→ WORK INSTRUCTIONS
Set down each line of the material that follows, exactly, with no pictures.

→ ENTRIES SUPPLIED
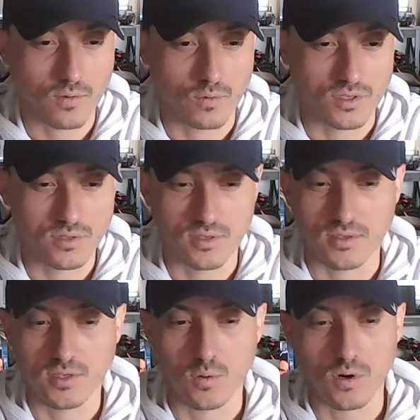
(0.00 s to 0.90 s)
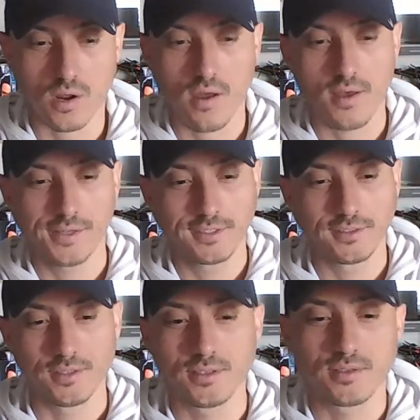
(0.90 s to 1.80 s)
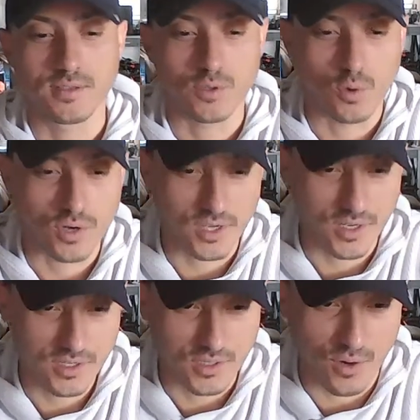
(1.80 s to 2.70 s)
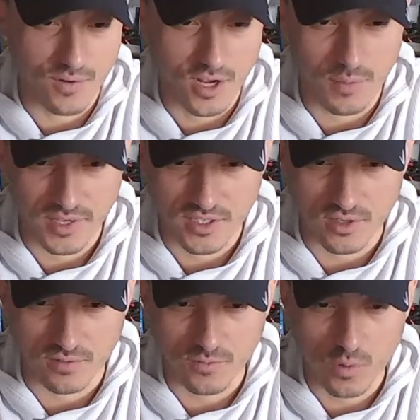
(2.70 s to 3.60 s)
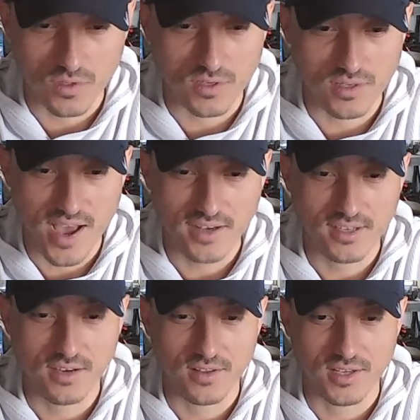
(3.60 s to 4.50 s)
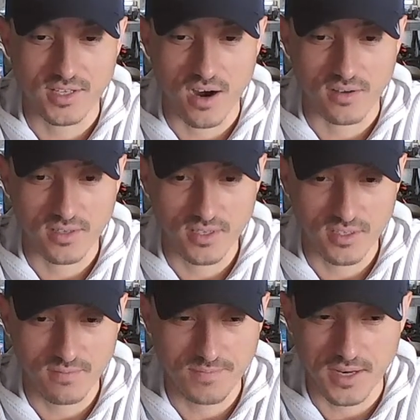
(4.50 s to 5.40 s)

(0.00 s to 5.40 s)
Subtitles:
Resistance torque. This is the torque needed to overcome external forces acting on the entire system,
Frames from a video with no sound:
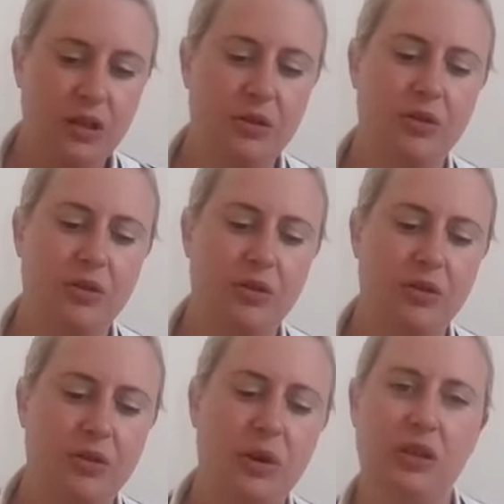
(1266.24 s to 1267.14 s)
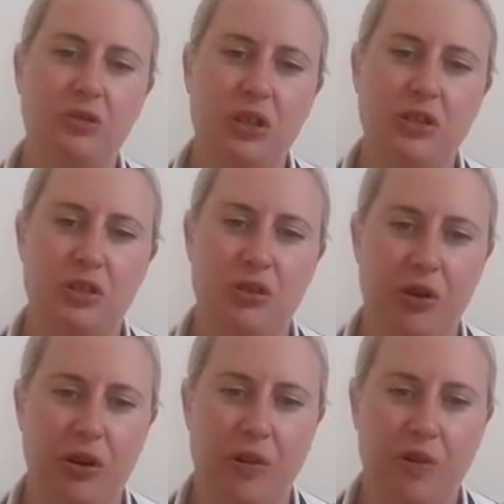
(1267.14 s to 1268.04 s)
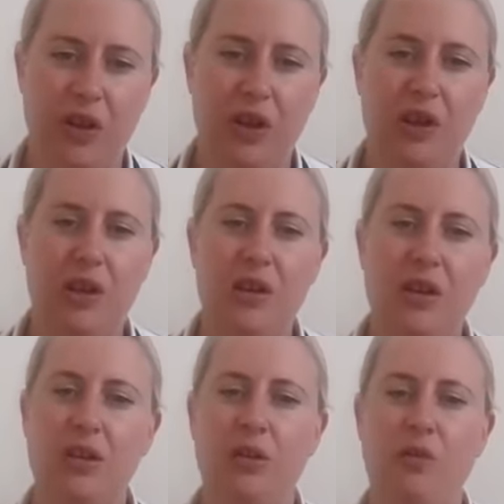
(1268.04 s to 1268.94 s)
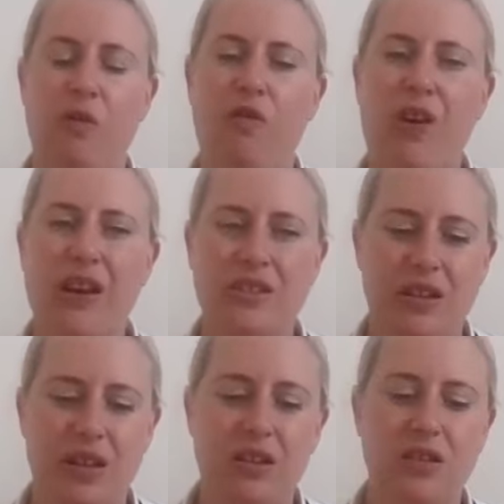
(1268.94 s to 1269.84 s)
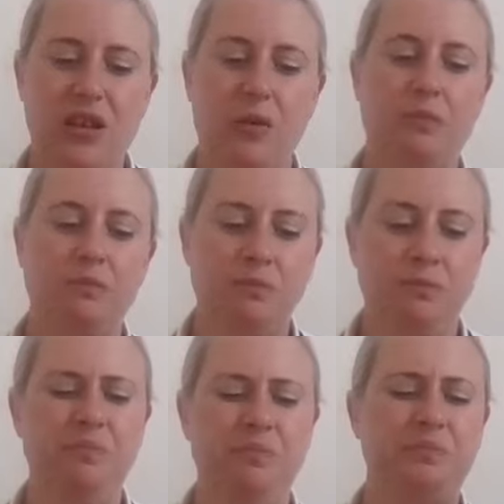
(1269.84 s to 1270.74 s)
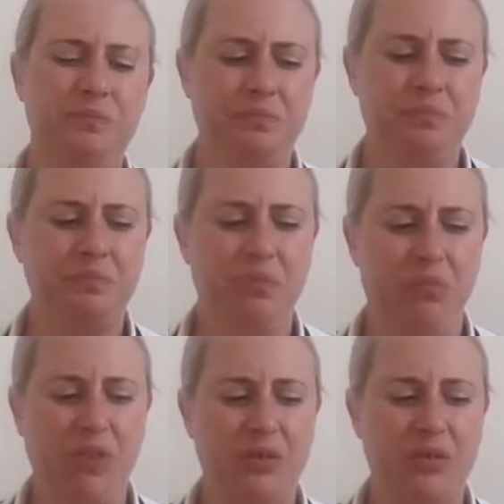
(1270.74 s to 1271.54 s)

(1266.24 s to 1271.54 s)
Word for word: I don't know whether the goat's cheese has got enough kind of fat in it to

→ COMPLETED EXERCISE
(0.00 s to 0.90 s)
(0.90 s to 1.80 s)
(1.80 s to 2.70 s)
(2.70 s to 3.60 s)
(3.60 s to 4.50 s)
(4.50 s to 5.40 s)

(0.00 s to 5.40 s)
Subtitles:
Resistance torque. This is the torque needed to overcome external forces acting on the entire system,
Frames from a video with no sound:
(1266.24 s to 1267.14 s)
(1267.14 s to 1268.04 s)
(1268.04 s to 1268.94 s)
(1268.94 s to 1269.84 s)
(1269.84 s to 1270.74 s)
(1270.74 s to 1271.54 s)

(1266.24 s to 1271.54 s)
Word for word: I don't know whether the goat's cheese has got enough kind of fat in it to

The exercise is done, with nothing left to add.